Che ci sia una relazione, anche stretta, tra qualità dell’aria e buona salute, è vicenda nota da tempo. Ma il tema è molto più complesso di quanto possa apparire perché, ad esempio, potrebbero esserci inquinanti non convenzionali meritevoli di essere monitorati, per comprendere se sono concausa di sviluppo di patologie. Allo stesso tempo ci sono esiti di salute meno indagati in epidemiologia ambientale, come ad esempio il diabete o le malattie neurodegenerative, la cui correlazione con l’inquinamento non è pienamente compresa. Proprio per trovare conferma ad alcune di queste ipotesi e individuare modelli efficaci da condividere con la comunità scientifica, la Regione Emilia-Romagna si è candidata come capofila di un progetto per un bando del ministero della Salute, piazzandosi al primo posto davanti a una ventina di altri candidati e ottenendo un finanziamento pari 2,1 milioni di euro. Il progetto ha l’obiettivo di realizzare un atlante territoriale dei dati di qualità dell'aria e degli esiti di salute, in grado di fornire cioè un quadro trasparente e aggiornato sulle relazioni tra questi aspetti, rafforzando gli impegni e gli strumenti del progetto quadriennale di studio su qualità dell’aria e salute già approvato dalla Giunta regionale lo scorso aprile. Della squadra fanno parte 8 Regioni (a partire da quelle del Bacino Padano, con cui l’Emilia-Romagna collabora su questo fronte già da tempo) con una ventina di diverse unità operative e il determinante coinvolgimento delle strutture di Epidemiologia dell’Ausl Irccs di Reggio Emilia e Ambiente Prevenzione e Salute di Arpae.

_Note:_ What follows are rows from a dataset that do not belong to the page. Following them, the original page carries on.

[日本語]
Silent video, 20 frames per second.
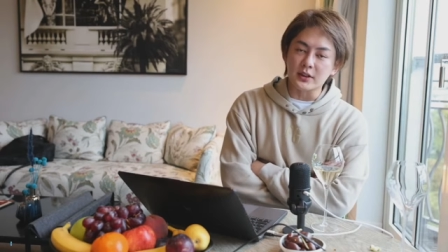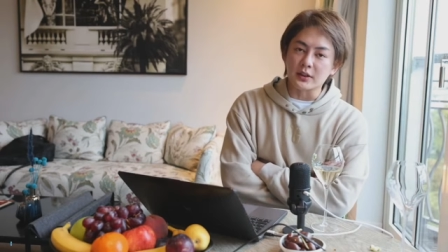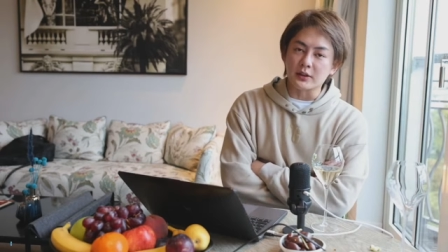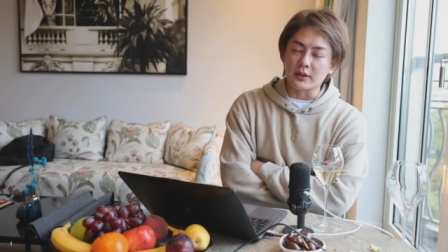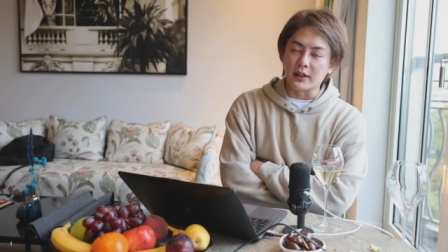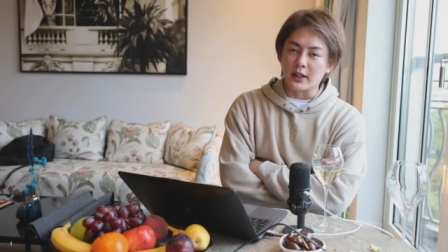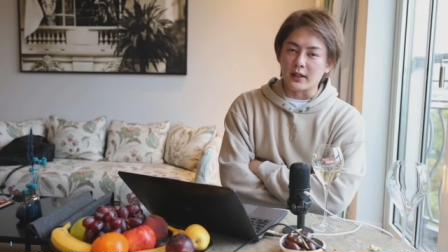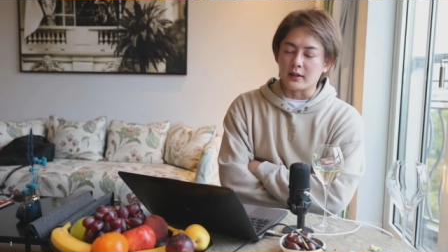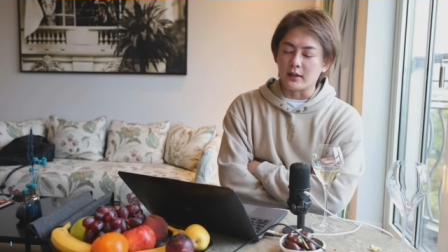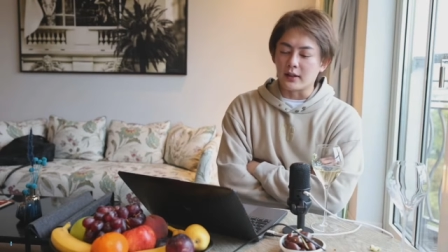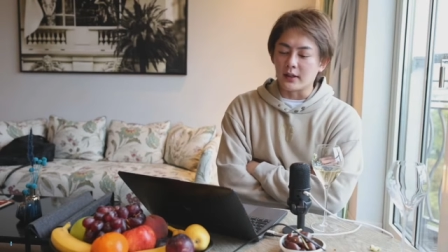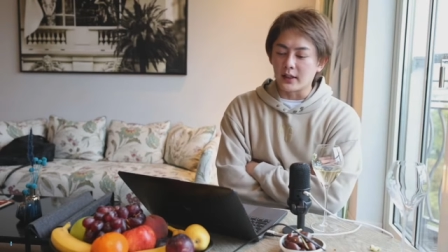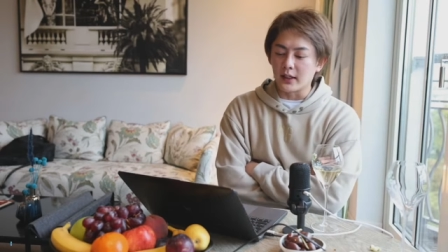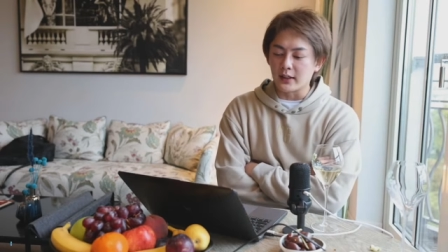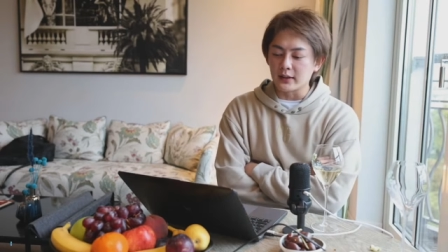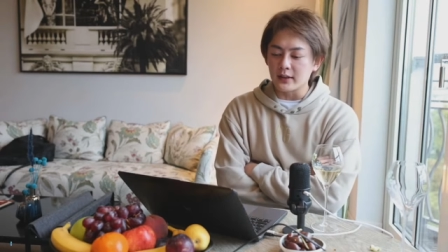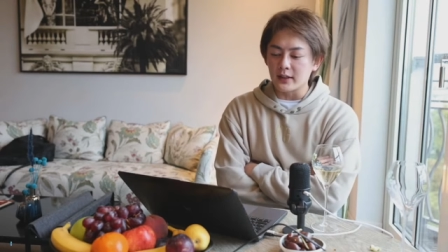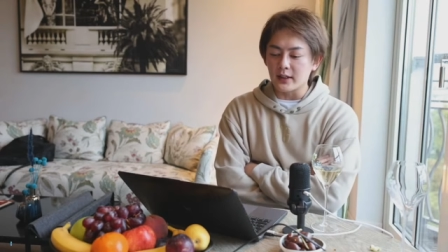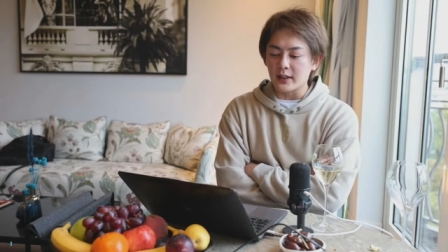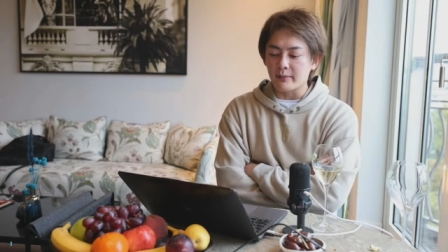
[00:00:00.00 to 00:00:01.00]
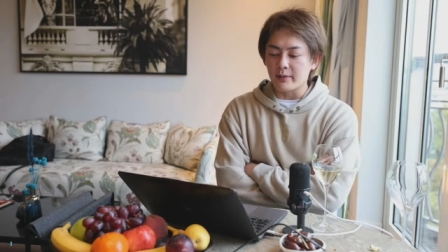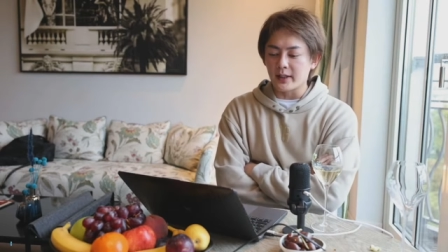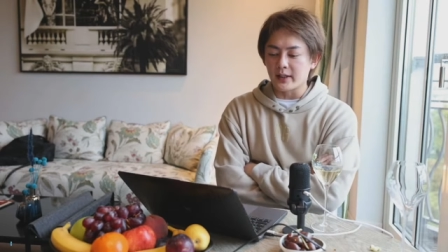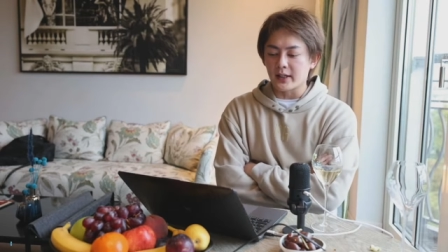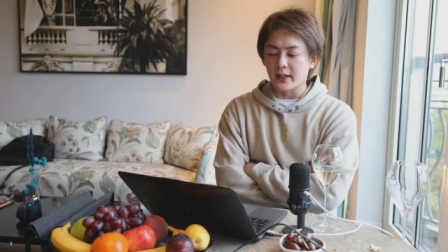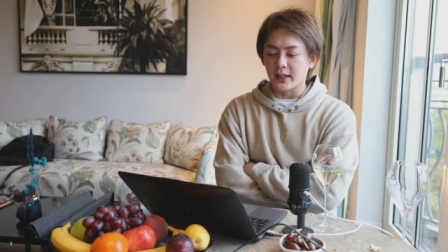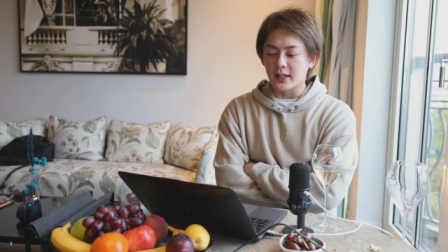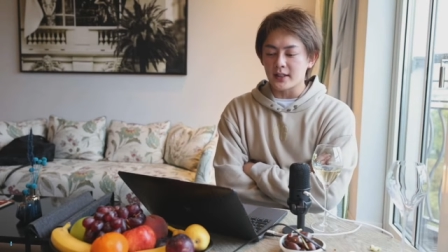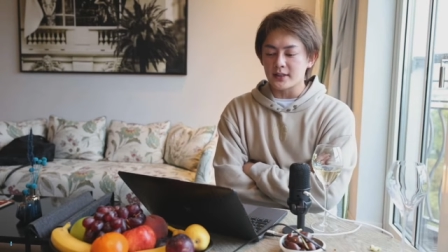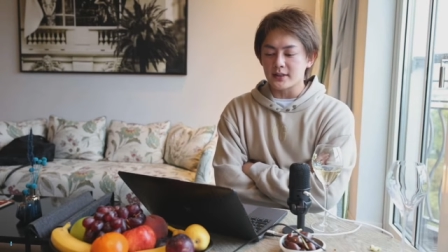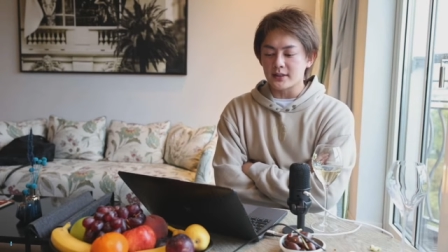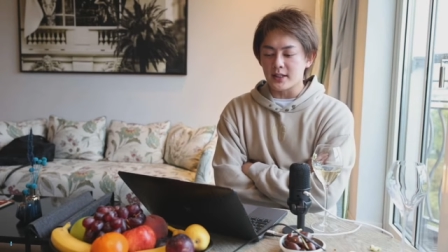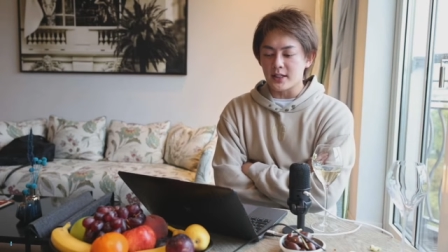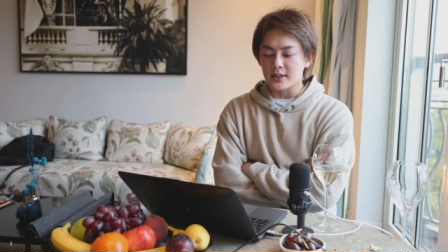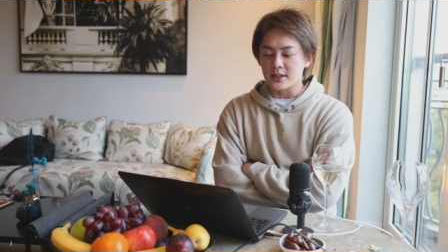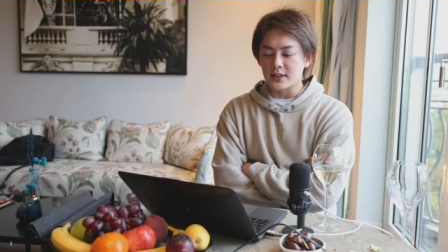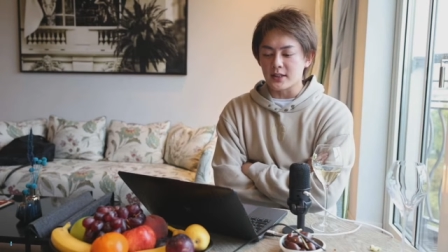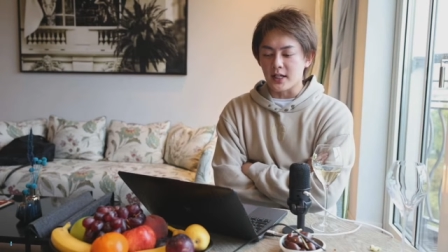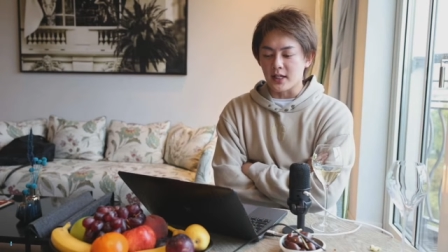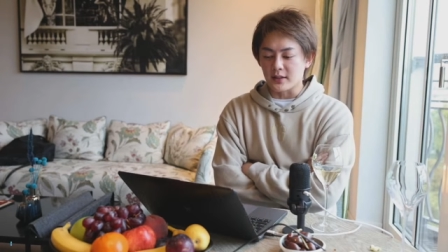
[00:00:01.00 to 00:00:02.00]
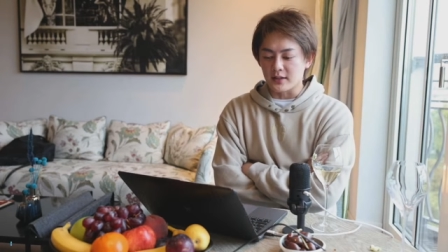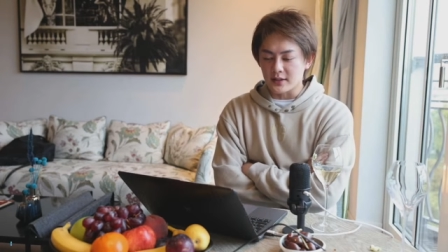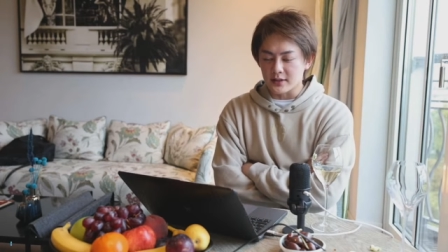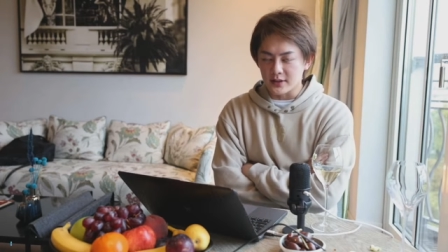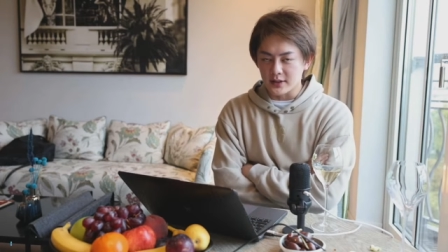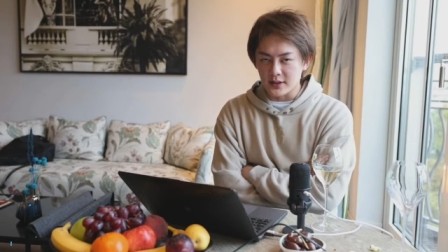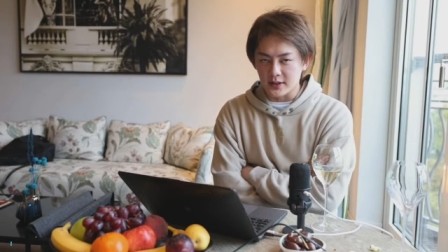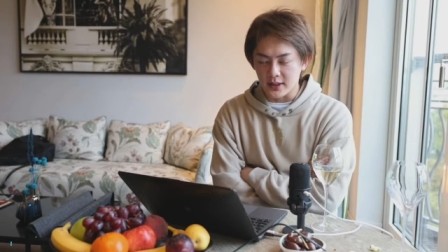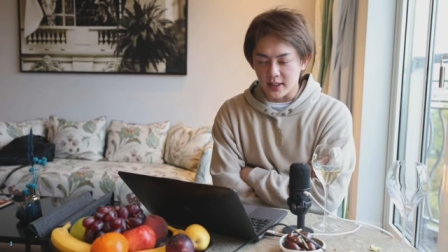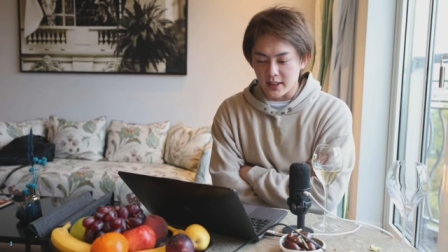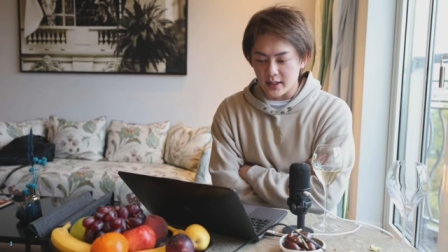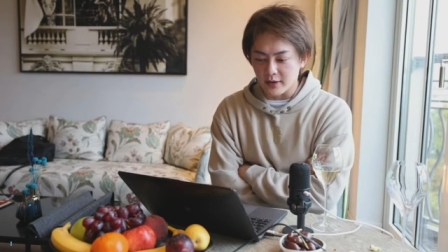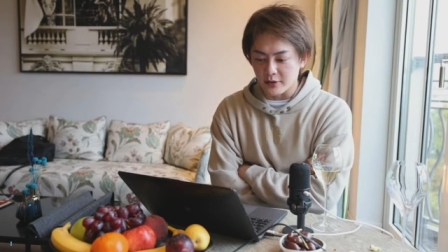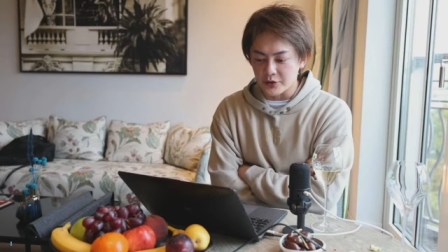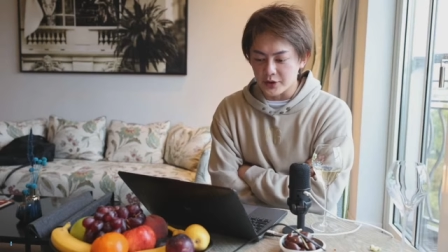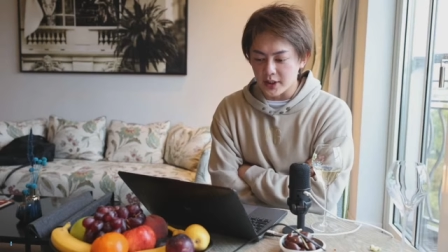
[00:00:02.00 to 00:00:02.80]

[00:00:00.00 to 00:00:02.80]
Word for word: 神で花束投げ捨て事件について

L’atlante sarà costruito attingendo ai dati delle centraline di misurazione degli inquinanti, ai dati satellitari, dell’assistenza sanitaria e dei registri di patologia. Si prenderanno in considerazione anche le variabili socioeconomiche, e quando possibile gli stili di vita. Il risultato atteso è quello di avere strumenti efficaci per coordinare l'elaborazione, l'interpretazione e la fruizione dei dati disponibili, ovvero algoritmi, codici e mappe che individuino la qualità dell’aria e il numero di malattie e decessi zona per zona. L’atlante metterà a disposizione dei tecnici del settore, dei decisori e più in generale della popolazione le informazioni più dettagliate e le elaborazioni più utili sui possibili effetti di diverse strategie di miglioramento della qualità dell’aria, seguendo un metodo scientifico rigoroso e con gli strumenti di rilevazione e di calcolo più aggiornati che le diverse Regioni hanno a disposizione. Un punto di partenza anche per un’attività di formazione specifica rivolta a medici e pediatri su come ridurre l’esposizione individuale, in caso di picco di inquinamento, con particolare attenzione alle categorie più vulnerabili.